> THE TASK
The expected output is an exact copy of the lines from the one containing "[00:17:35.71 to 00:17:36.01]" through the final line of the entries below, with no images.

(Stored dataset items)
• • • •

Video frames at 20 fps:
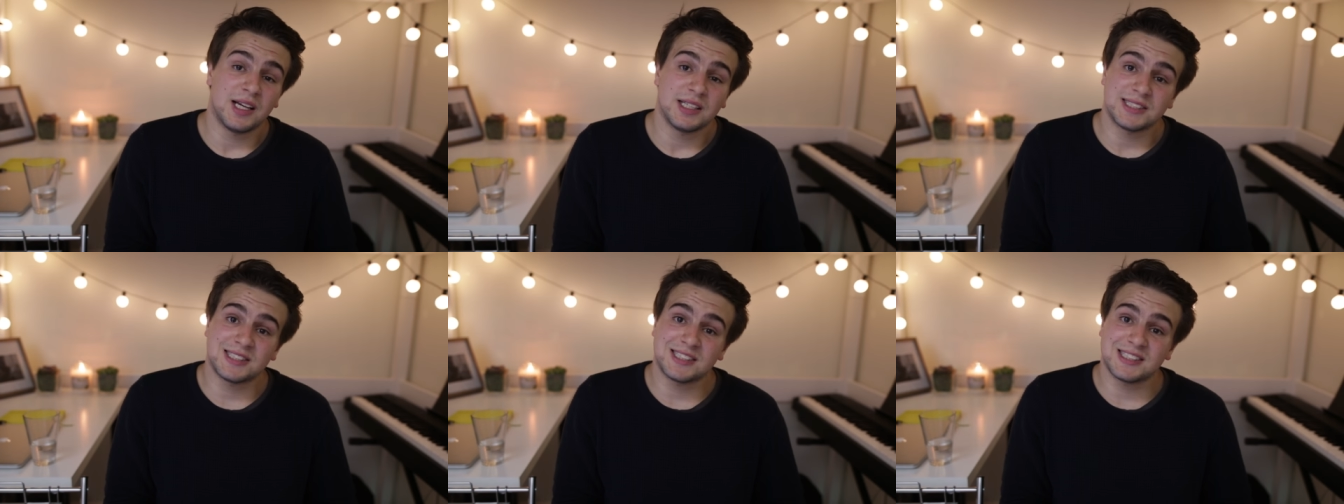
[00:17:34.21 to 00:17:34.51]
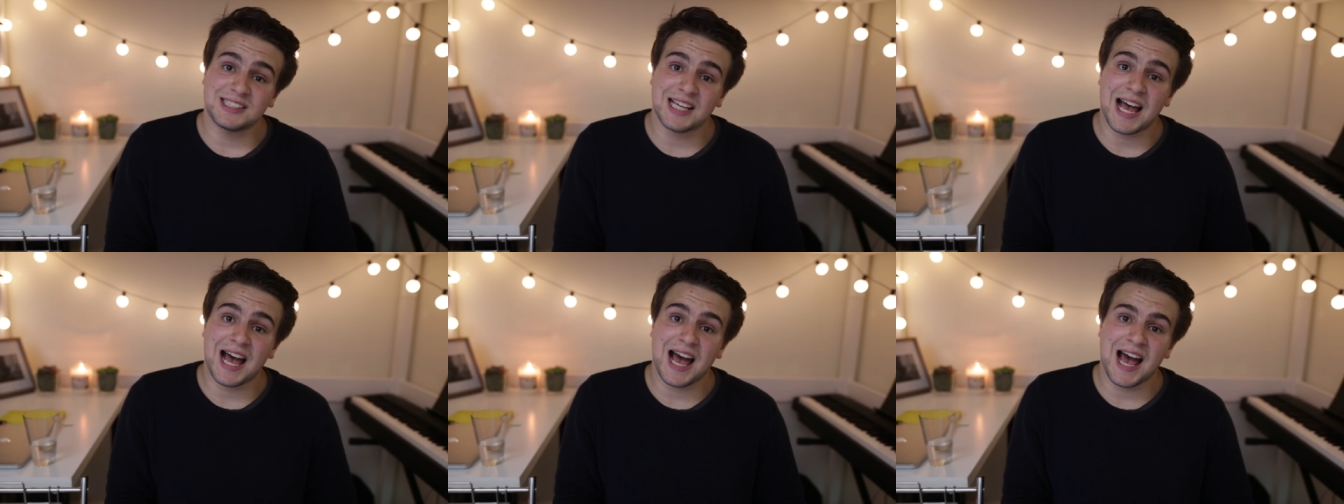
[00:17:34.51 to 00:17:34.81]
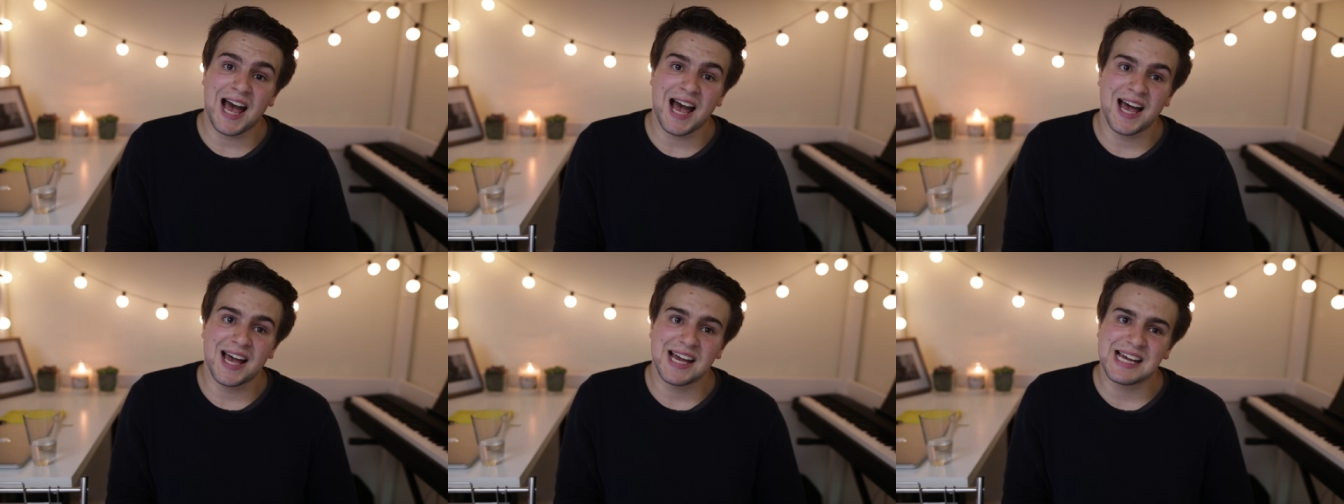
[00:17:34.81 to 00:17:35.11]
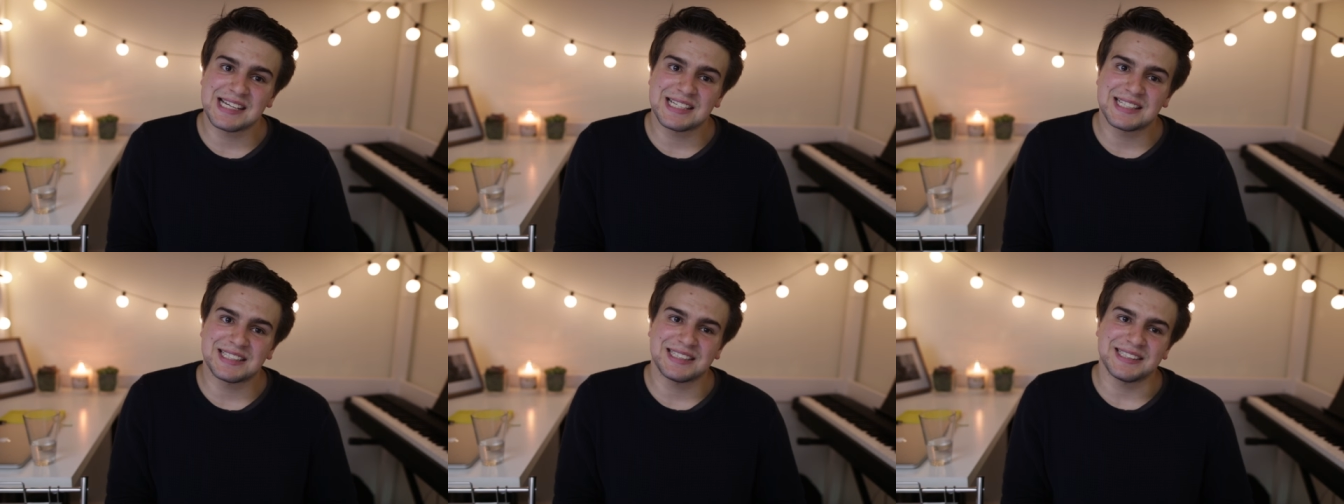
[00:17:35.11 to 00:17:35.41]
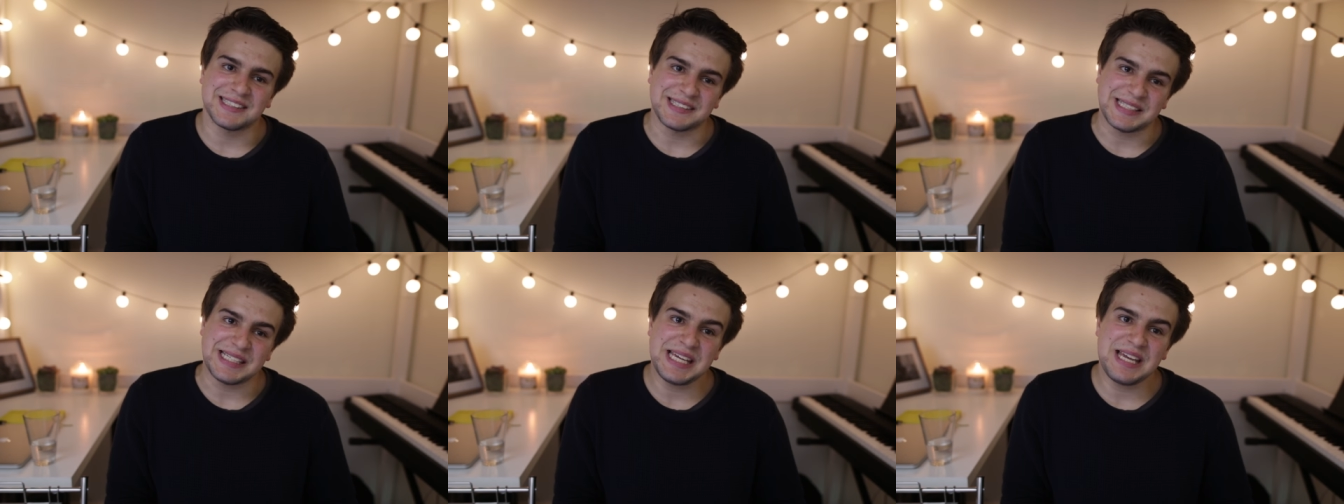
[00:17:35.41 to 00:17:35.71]
sad,
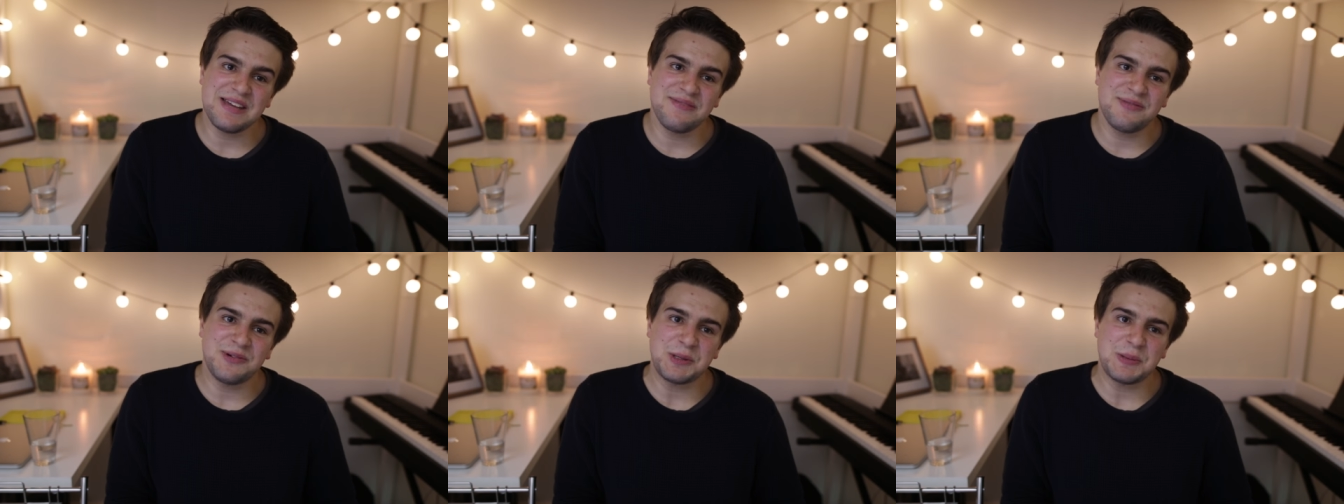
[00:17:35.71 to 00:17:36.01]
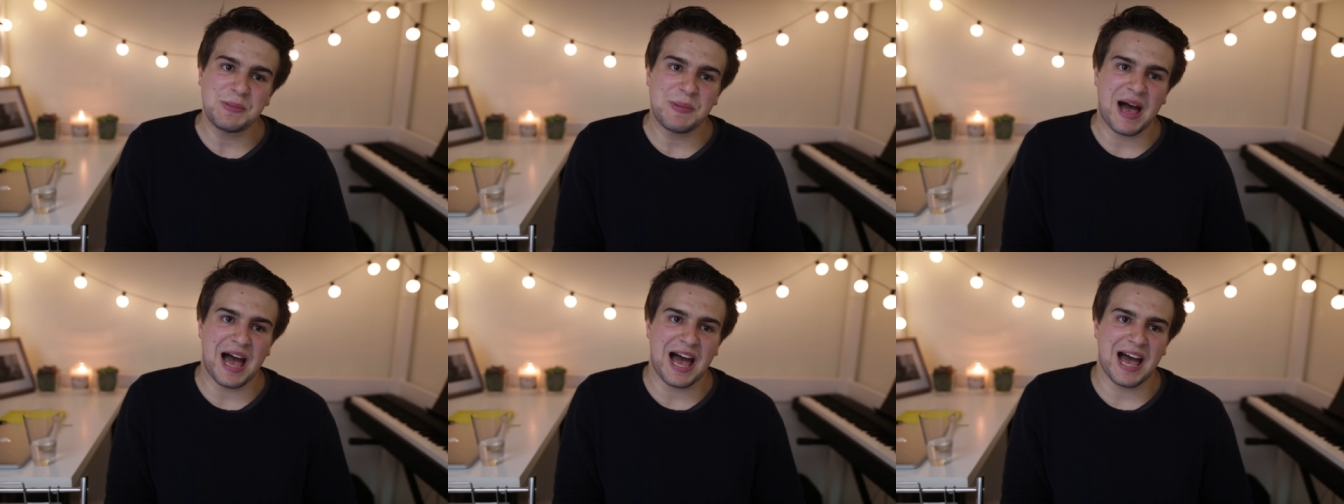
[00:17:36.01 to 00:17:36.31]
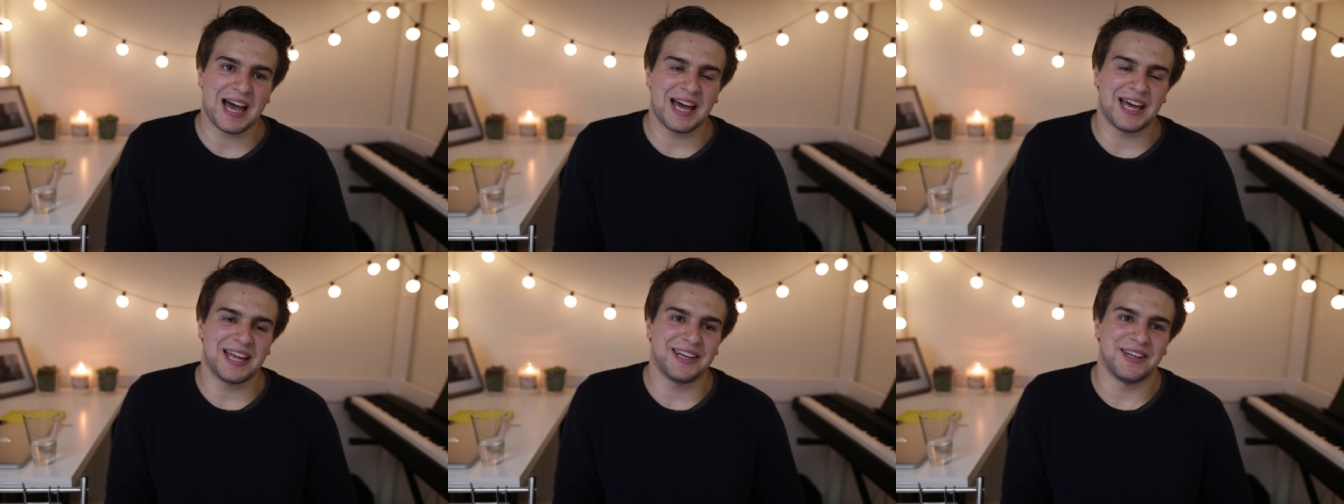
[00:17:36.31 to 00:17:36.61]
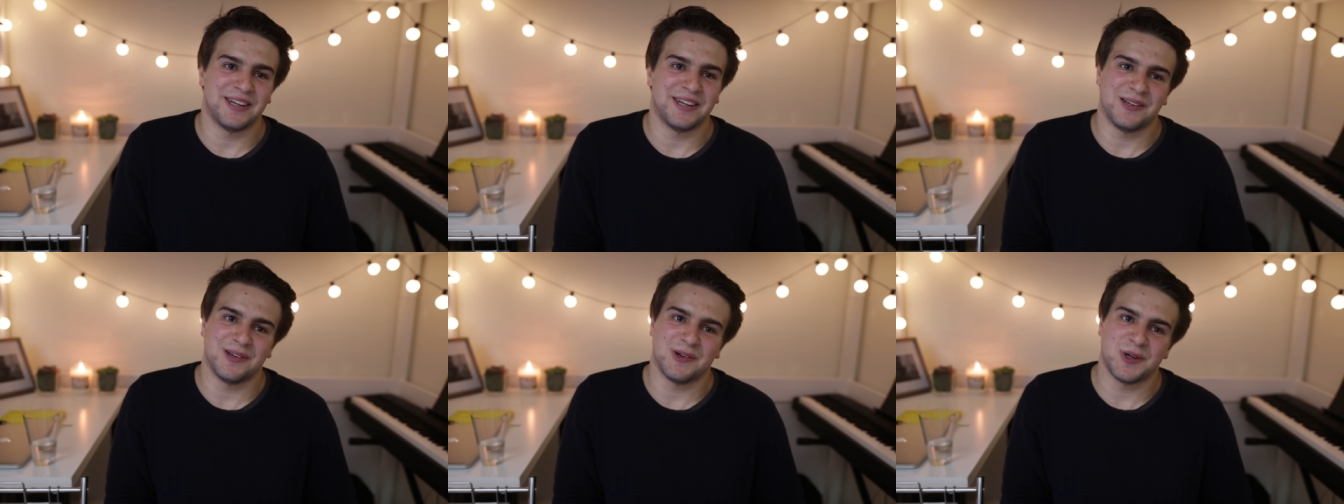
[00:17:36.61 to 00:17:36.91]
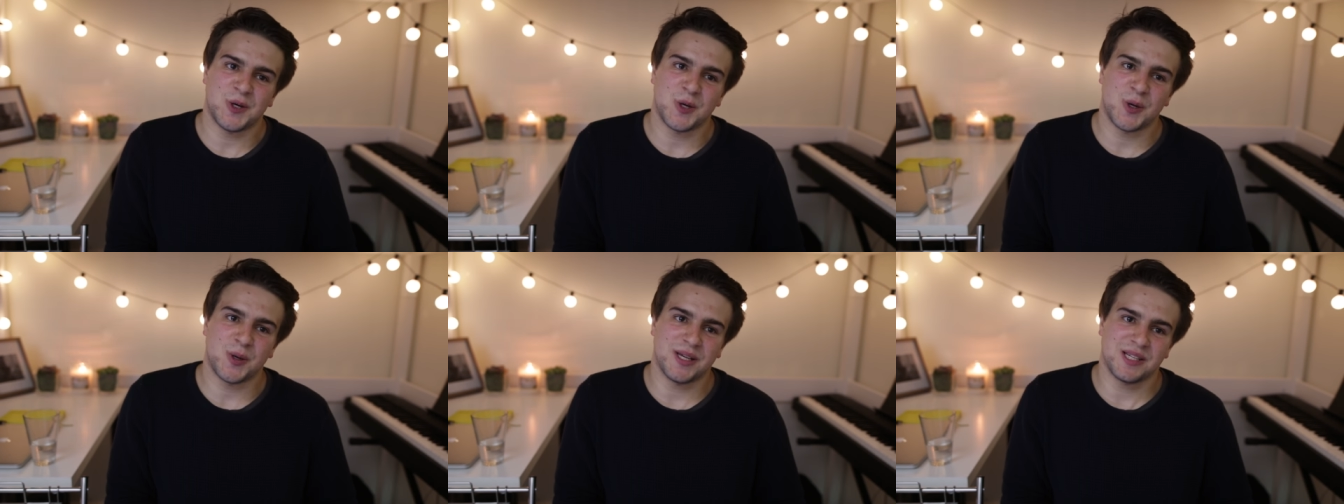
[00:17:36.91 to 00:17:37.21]
evil man
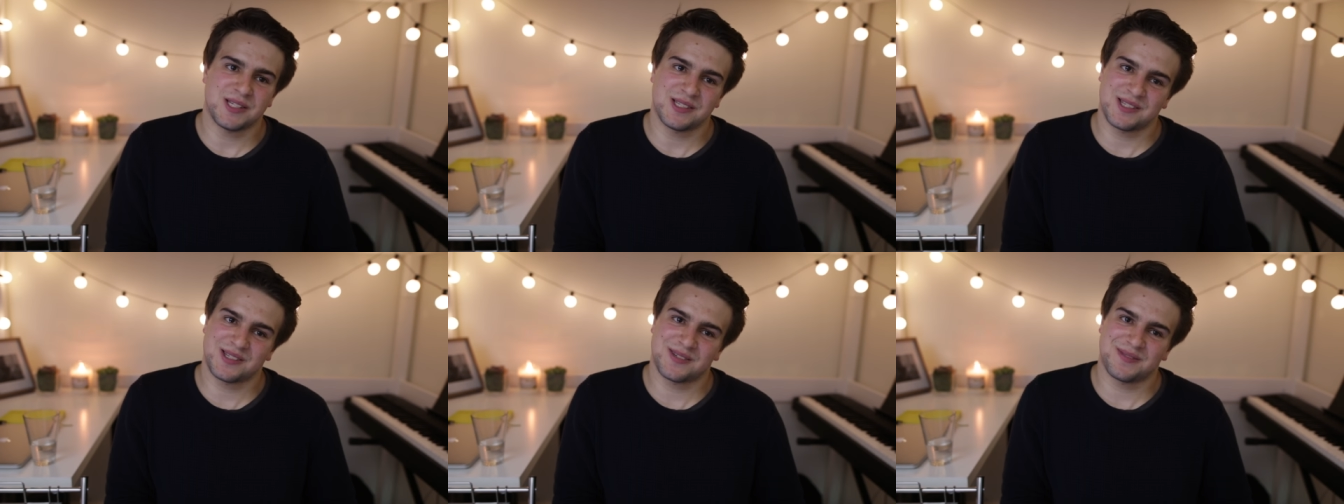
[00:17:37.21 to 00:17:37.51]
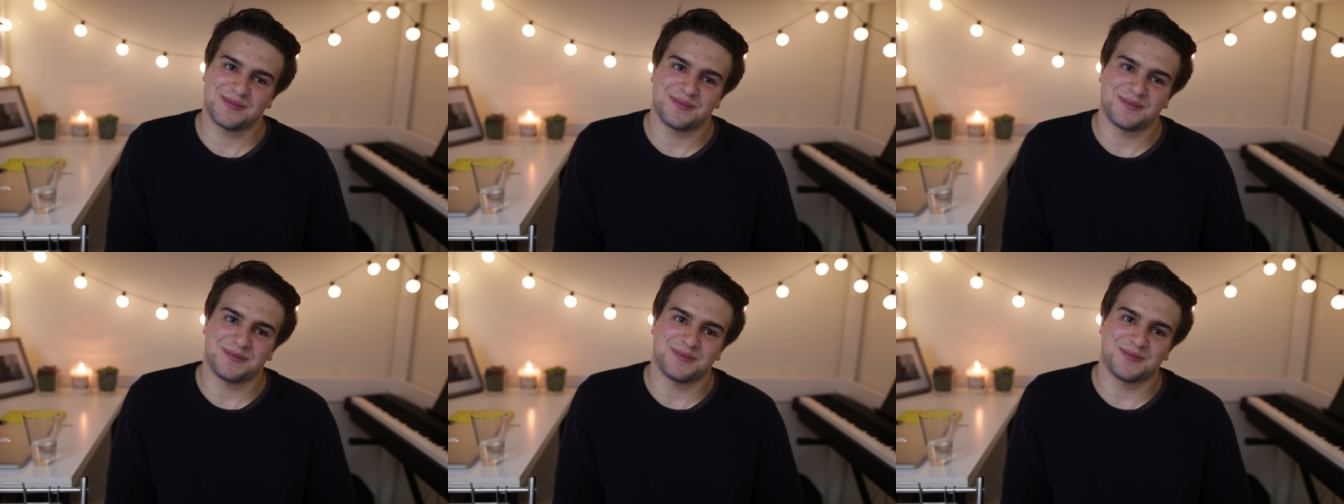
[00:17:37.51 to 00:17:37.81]
who is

• • • •

> YOUR SOLUTION
[00:17:35.71 to 00:17:36.01]
[00:17:36.01 to 00:17:36.31]
[00:17:36.31 to 00:17:36.61]
[00:17:36.61 to 00:17:36.91]
[00:17:36.91 to 00:17:37.21]
evil man
[00:17:37.21 to 00:17:37.51]
[00:17:37.51 to 00:17:37.81]
who is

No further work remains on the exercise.